Do Children and Teens Need to Worry About Fat and Cholesterol?
, by Dr. Jeff Pearl, MD, 1 min reading time
, by Dr. Jeff Pearl, MD, 1 min reading time
Atherosclerosis, coronary artery disease, and stroke. These conditions affect young adults, middle-aged adults and seniors. While technically true, but with exceptions, the heart attack or stroke that affects someone at age 45, 55 or 65 years does not just occur “out of the blue”. In most cases, there has been underlying pathology developing and affecting their blood vessels for many years. Although the pathogenesis of narrowing in blood vessels is multifactorial and undergoing continued investigation and debate, it is clear that cholesterol build-up in the vessel wall plays an important role. This is a process that takes many years or even decades to develop and, therefore, what your teen eats now can affect their risk of cardiovascular disease later in life. Furthermore, they tend to carry the eating habits that they develop as a child and teen with them through life.
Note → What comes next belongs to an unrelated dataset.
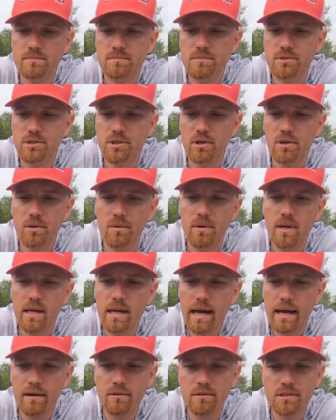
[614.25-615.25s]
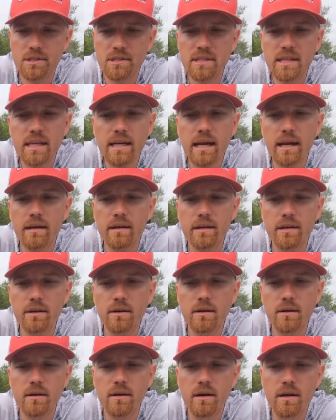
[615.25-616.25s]
So I don't just get on
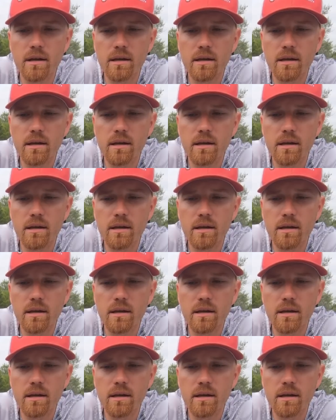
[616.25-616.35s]
here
It is even more difficult to convince people that if they are not overweight or ‘fat’, their vessels and heart are not either. That is far from the case.
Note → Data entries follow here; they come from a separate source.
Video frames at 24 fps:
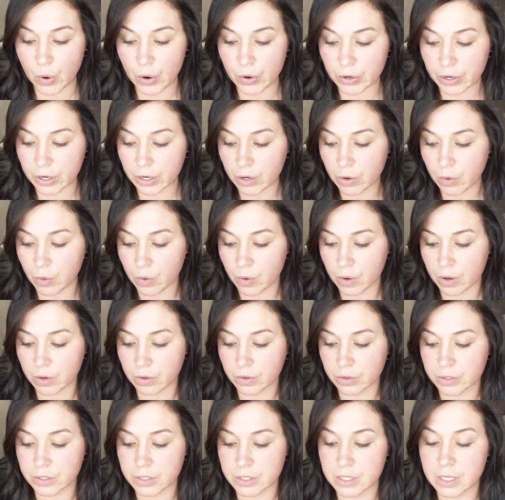
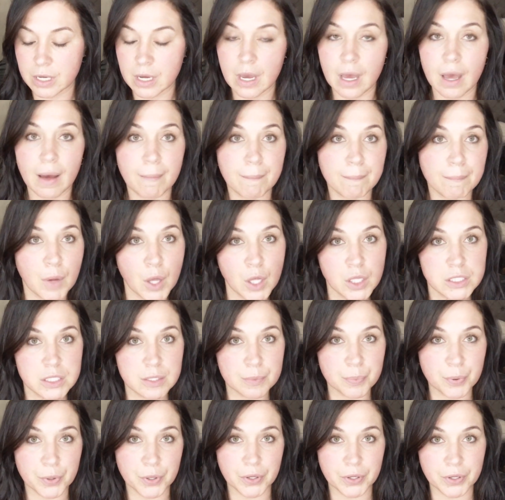unquote
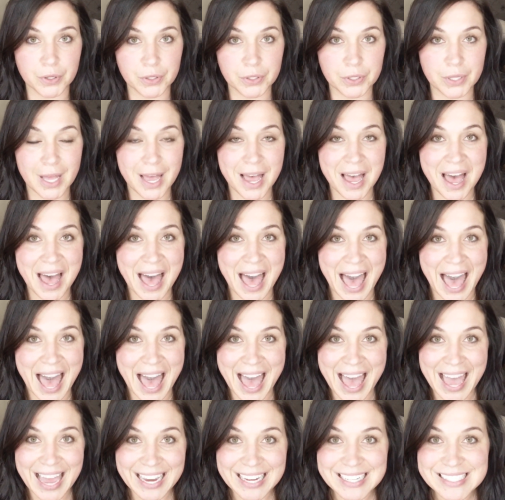multiple,
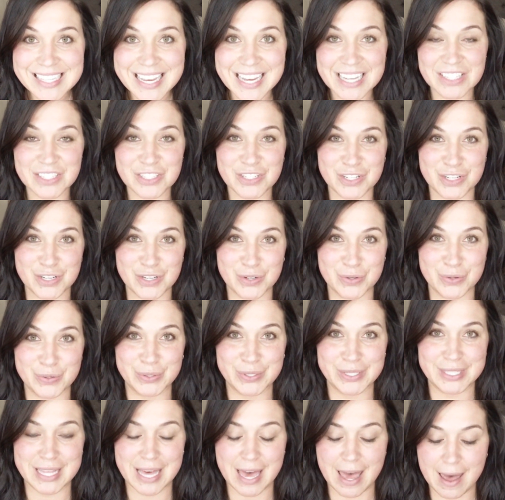I tend to use
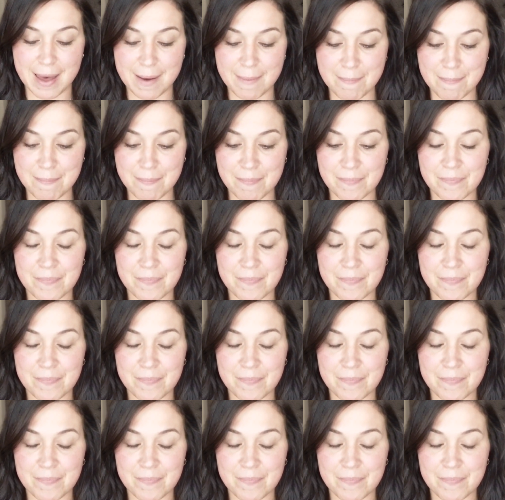them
While a correlation does exist between obesity and heart disease it is not cause and effect per se, but may be another marker. Plenty of fit, athletic, thin people develop severe vascular and heart disease. Thin people can have very elevated triglycerides and cholesterol and obese people can have very normal or low levels. The fact is that 17% of teens have evidence of atherosclerosis and 50% of 40 year-olds will have evidence of it as well. Having operated on many children, teens and young adults, I have certainly come across my share of young hearts covered in fat, and who have yellow streaks and true thickened plaques in the aorta and other vessels. Think about that the next time you order a double cheeseburger. Atherosclerosis starts early in life and progresses, but there are things one can do to limit or prevent its development. Do not smoke, avoid obesity and secondary diabetes, exercise regularly, eat fruits and vegetables, and limit high cholesterol and fatty foods in meals. Moderate and balance the tasty (but bad for you) foods with healthy foods.